Les canaux d’interaction avec ce « centre de services » (téléphone, e-mail, Internet) servent non seulement lors de la demande initiale mais aussi pour tous les échanges avec le client, jusqu’à ce que le problème soit aiguillé et résolu. Les multiplier permet d’améliorer l’efficacité et la perception du Service Desk.

Le multicanal : une bonne idée, même dans les périodes difficiles 

Quand on cherche à optimiser la productivité, l’une des priorités est de veiller à ne pas mettre en place un système qui, au final, ne fasse qu’empirer les choses. Il vaut parfois mieux mettre de côté certaines bonnes idées et les réserver à des temps plus favorables, plutôt que de les mettre tout de suite en œuvre, dans une période de grande volatilité comme celle que nous connaissons.
Utiliser de multiples canaux d’interaction avec le Service Desk fait partie des bonnes idées qui peuvent se révéler salvatrices, même en ces temps incertaines. La mise en œuvre d’un plan permettant à vos clients de communiquer avec vous au moment et de la façon souhaités engendre une amélioration immédiate du niveau de satisfaction de la clientèle. Elle vous apportera également des clients récurrents à l’avenir, lorsque la productivité et le volume d’activité repartiront à la hausse.
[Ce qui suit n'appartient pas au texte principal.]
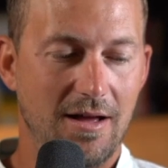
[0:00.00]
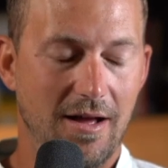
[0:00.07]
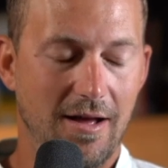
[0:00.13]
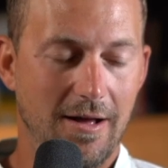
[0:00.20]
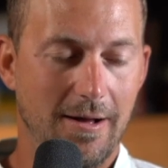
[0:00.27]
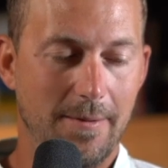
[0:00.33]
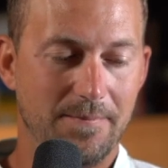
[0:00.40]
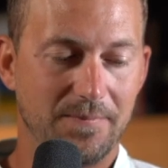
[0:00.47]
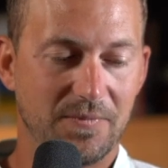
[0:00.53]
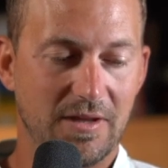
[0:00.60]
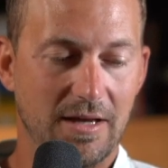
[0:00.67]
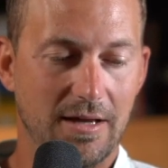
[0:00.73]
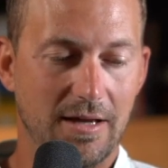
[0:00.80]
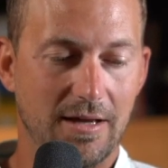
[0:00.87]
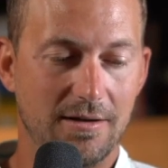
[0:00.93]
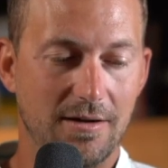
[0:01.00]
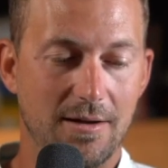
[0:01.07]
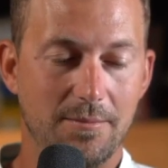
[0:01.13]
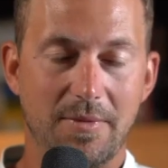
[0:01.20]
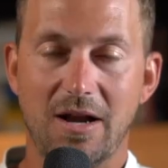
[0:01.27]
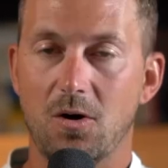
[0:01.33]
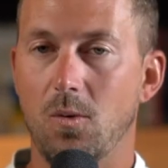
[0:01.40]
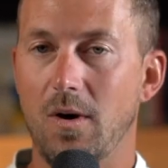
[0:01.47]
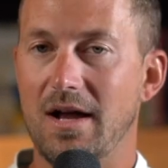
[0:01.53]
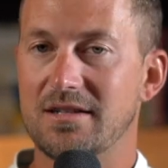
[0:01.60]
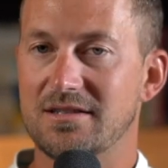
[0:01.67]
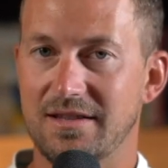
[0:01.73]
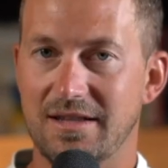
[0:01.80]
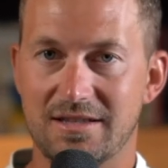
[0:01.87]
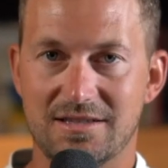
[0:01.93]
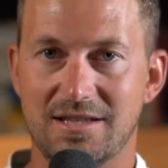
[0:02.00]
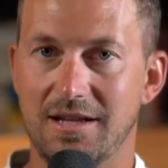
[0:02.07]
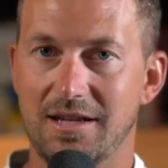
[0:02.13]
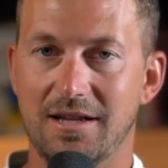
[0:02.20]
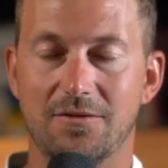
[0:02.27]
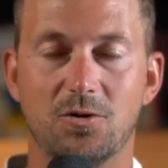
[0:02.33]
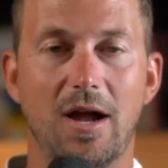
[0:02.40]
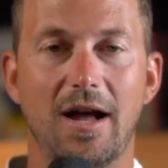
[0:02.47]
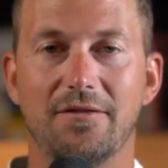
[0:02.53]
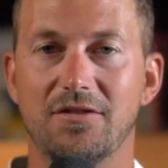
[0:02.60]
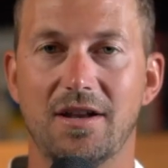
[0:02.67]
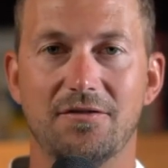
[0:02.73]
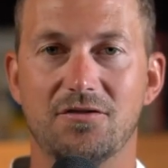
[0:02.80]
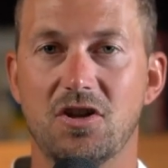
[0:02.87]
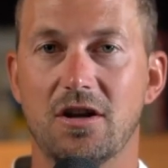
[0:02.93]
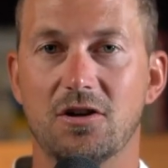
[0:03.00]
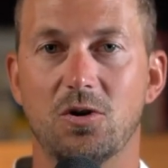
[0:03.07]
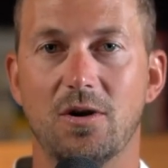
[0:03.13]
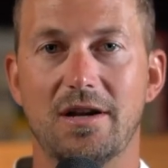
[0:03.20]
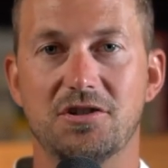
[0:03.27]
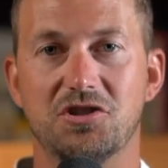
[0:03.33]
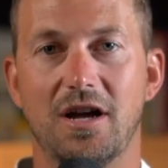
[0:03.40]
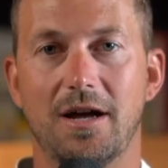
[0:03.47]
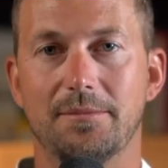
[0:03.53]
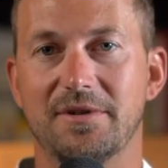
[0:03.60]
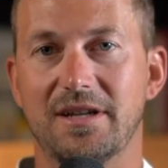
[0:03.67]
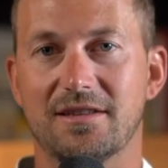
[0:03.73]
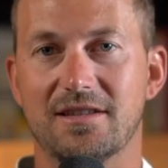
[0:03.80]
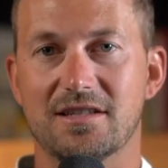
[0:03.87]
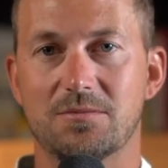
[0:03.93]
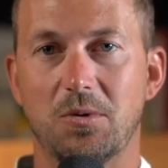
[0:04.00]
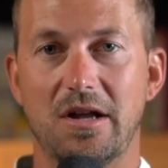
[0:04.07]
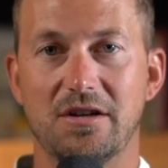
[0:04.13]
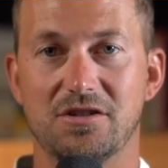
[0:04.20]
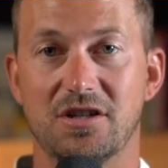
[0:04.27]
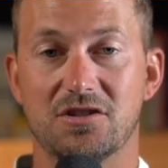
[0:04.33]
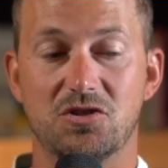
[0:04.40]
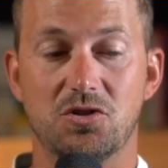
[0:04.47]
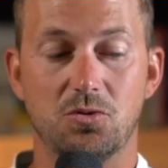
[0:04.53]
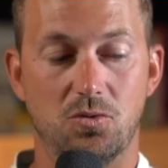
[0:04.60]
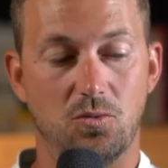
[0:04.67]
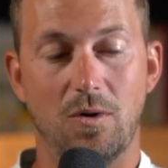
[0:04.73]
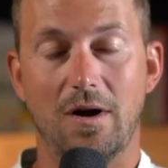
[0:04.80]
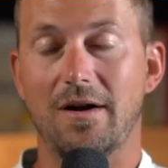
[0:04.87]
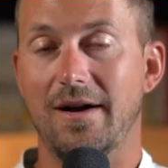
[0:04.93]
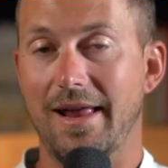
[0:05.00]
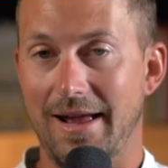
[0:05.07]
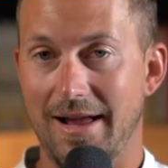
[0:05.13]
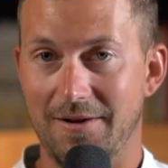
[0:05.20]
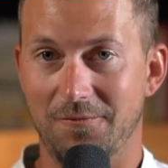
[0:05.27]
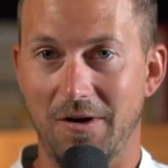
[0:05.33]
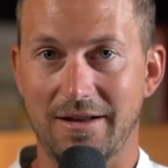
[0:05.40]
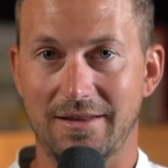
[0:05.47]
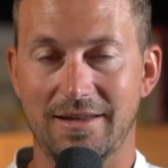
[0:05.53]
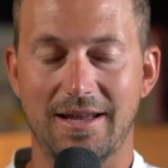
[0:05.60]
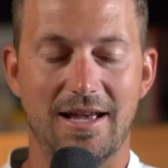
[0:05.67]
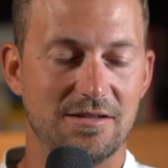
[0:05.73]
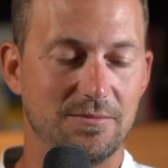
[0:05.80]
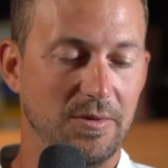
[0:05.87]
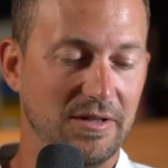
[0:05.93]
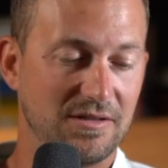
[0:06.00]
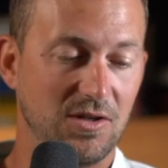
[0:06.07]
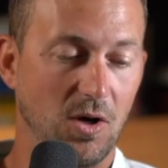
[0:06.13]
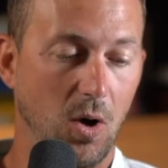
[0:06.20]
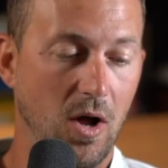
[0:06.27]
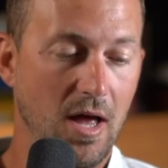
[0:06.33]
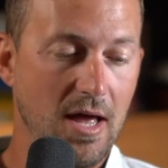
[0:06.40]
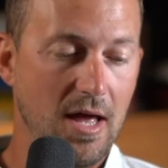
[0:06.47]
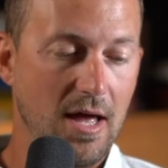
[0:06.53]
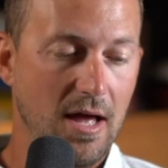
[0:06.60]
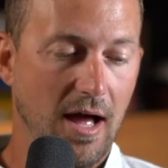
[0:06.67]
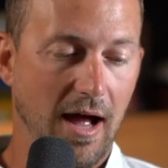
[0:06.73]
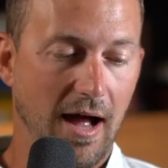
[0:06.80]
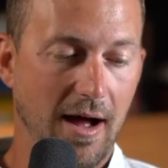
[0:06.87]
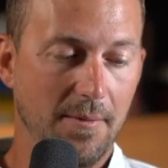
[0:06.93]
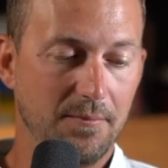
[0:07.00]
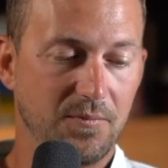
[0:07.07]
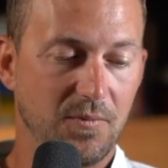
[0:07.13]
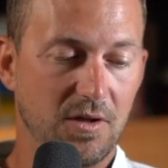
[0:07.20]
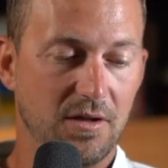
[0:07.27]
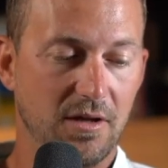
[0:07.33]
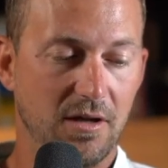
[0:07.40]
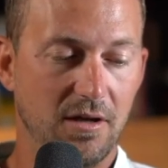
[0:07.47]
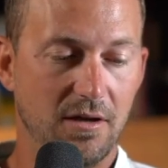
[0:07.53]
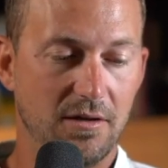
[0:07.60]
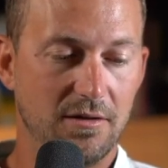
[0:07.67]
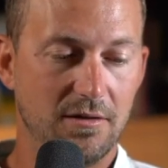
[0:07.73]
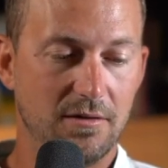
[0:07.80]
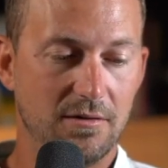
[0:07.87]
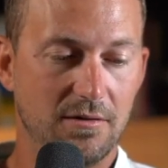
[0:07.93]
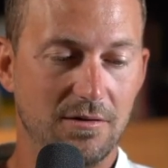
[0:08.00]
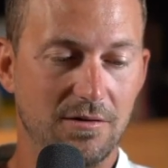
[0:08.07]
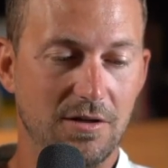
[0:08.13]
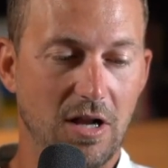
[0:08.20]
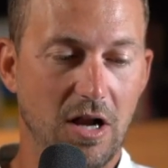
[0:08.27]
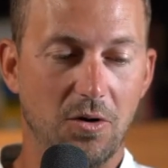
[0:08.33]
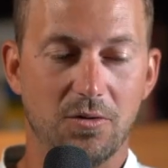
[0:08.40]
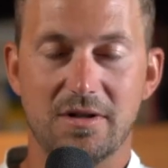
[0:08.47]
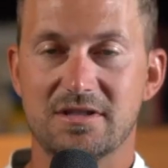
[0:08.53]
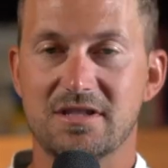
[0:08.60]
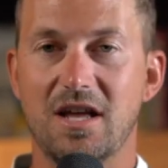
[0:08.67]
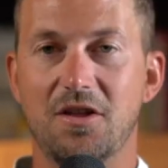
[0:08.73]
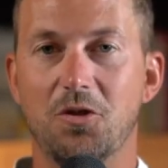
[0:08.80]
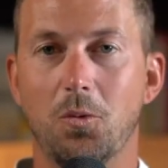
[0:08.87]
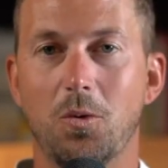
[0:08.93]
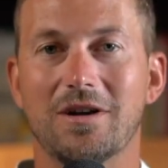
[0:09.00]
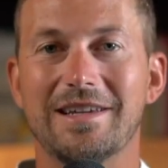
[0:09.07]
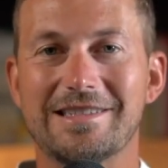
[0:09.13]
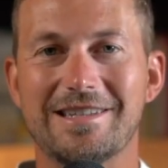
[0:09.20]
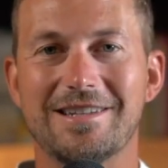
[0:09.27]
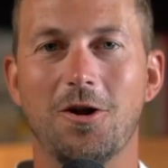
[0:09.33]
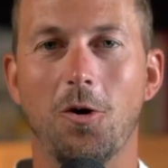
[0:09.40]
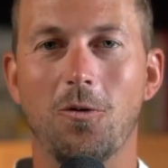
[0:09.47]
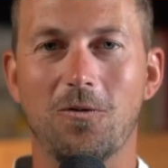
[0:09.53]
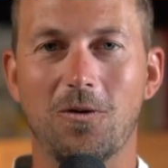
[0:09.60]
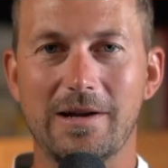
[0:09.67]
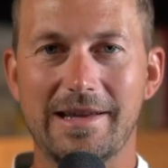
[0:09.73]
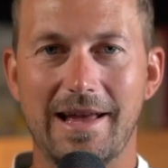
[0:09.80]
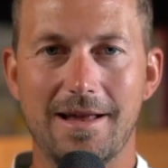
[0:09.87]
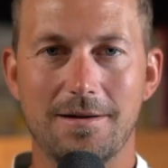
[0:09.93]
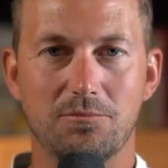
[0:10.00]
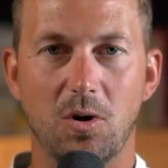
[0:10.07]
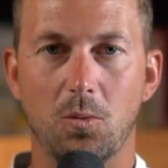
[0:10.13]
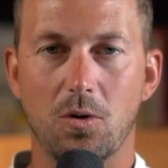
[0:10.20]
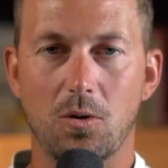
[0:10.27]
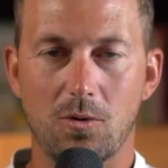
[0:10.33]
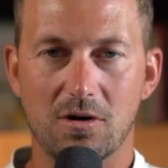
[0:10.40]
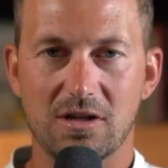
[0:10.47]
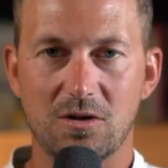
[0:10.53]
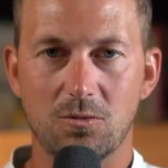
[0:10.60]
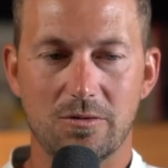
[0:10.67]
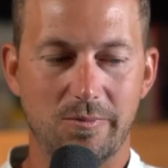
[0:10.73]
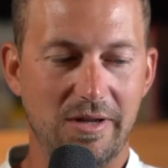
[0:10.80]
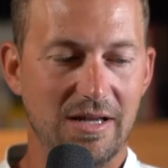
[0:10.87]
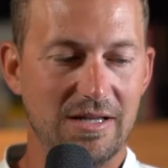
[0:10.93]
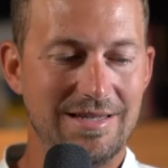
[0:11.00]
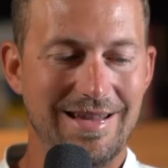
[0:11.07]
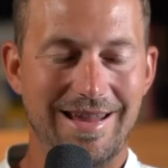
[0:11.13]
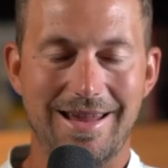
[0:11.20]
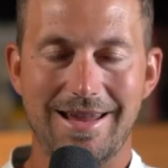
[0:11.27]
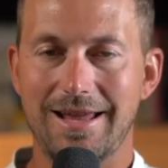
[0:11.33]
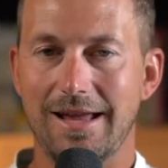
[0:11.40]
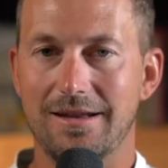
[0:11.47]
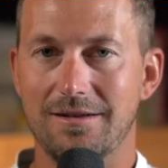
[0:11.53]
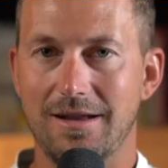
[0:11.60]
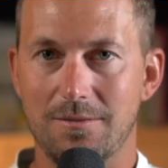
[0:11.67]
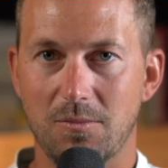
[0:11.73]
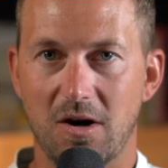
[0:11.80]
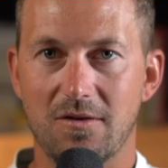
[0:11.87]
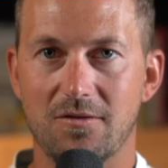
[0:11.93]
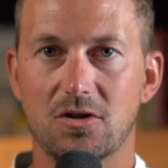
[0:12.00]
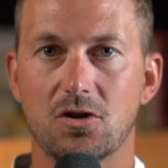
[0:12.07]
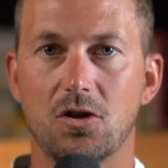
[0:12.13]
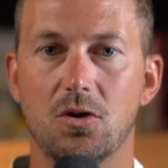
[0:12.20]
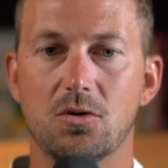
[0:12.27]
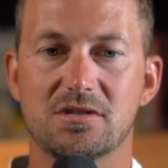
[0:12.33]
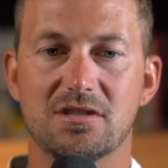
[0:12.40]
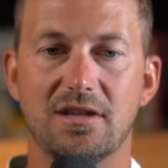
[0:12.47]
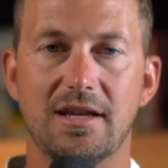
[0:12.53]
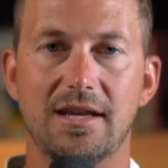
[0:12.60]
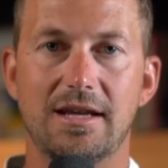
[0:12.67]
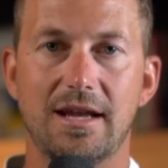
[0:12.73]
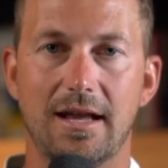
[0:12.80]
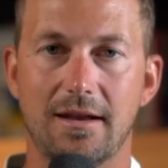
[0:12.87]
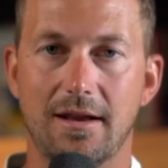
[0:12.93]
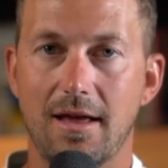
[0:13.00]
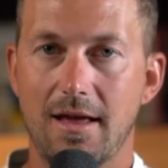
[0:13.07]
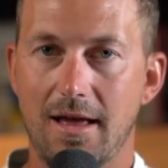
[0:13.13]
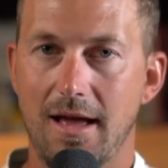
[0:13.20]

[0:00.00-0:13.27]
And Mayor West and the city of Grafton have done a great job to get this project to where it finally has been. So it's not, the work isn't over yet, but we're working with BND and Marvin closely and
Les clients sont en effet toujours plus susceptibles de revenir vers quelqu’un qui les a bien traités alors qu’ils avaient le plus besoin d’aide et de soutien.
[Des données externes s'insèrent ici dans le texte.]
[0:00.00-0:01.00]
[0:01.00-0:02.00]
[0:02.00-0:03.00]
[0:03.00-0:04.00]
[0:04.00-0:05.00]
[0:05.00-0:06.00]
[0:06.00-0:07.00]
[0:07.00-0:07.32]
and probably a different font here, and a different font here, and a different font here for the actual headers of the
Des workflows adaptés au multicanal : l’exemple de l’e-mail

En dehors du téléphone, l’e-mail est le canal d’interaction le plus universel. Tout le monde y a accès : au bureau, à la maison ou en déplacement, grâce à un smartphone. Il est disponible partout et à tout moment.
L’utilisation de l’e-mail soulève cinq types de questions :

 1. Par quelle voie est-il reçu ?
 2. Qui va le recevoir ?
 3. Comment créer une trace d’audit ?
 4. Comment confirmer la réponse ?
 5. Quel est son impact sur le volume global d’interactions ?
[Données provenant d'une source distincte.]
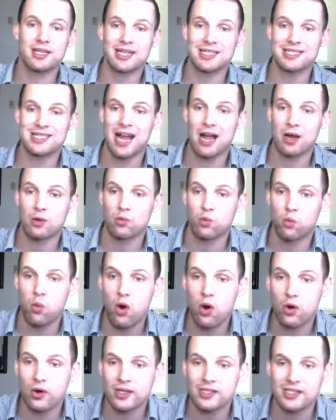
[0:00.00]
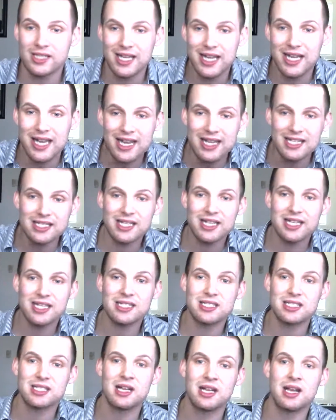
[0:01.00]
does not work is the
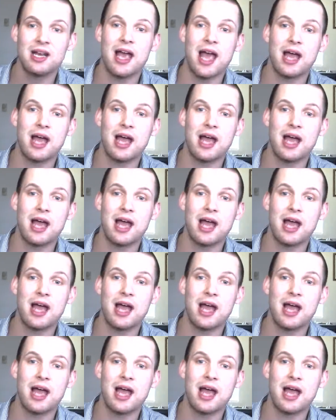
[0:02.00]
easiest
Si les réponses aux quatre premières questions sont assez simples, il n’en est pas de même pour la cinquième. Il ne va peut-être pas de soi que l’e-mail peut en fait accroître le volume d’interactions du Service Desk et alourdir le travail de ce dernier, au lieu de l’alléger. Selon une étude du Help Desk Institute, chaque e-mail reçu par le Service Desk génère 2,2 appels téléphoniques en moyenne. Il convient donc de choisir le workflow approprié avec soin pour gérer ce surcroît d’interactions, voire d’adapter ce workflow afin d’optimiser la productivité.
Ainsi, classiquement, lorsqu’un utilisateur contacte le centre de services par e-mail, le système « ouvre » un ticket d’incident, générant une trace d’audit, et envoie automatiquement un accusé de réception. Le workflow d’interaction par e-mail devrait également incorporer une file d’attente multicanal. Celle-ci permet d’aiguiller, en fonction des compétences, les incidents et demandes, pour qu’ils soient traités par les personnes les plus indiquées.
Voici un exemple de légère modification du workflow à envisager. Il s’agit d’identifier les personnes en charge de traiter les différentes demandes ou incidents, puis de combiner les files d’attente e-mail et téléphonique. Cela permet de gérer les priorités et de veiller à l’intégrité de toutes les réponses faites aux clients. Une fois cette responsabilité établie, il est possible de router, selon les compétences, tous les types d’interaction (téléphone, e mail, Web, chat…) vers le responsable désigné, ce qui apportera cohérence et valeur ajoutée à chacune des interactions provenant du demandeur.
Moyennant cette simple modification, vous pourrez gérer de façon plus rentable le canal d’interaction e-mail ainsi que le volume accru d’appels téléphoniques, qui ne manqueront pas de se produire.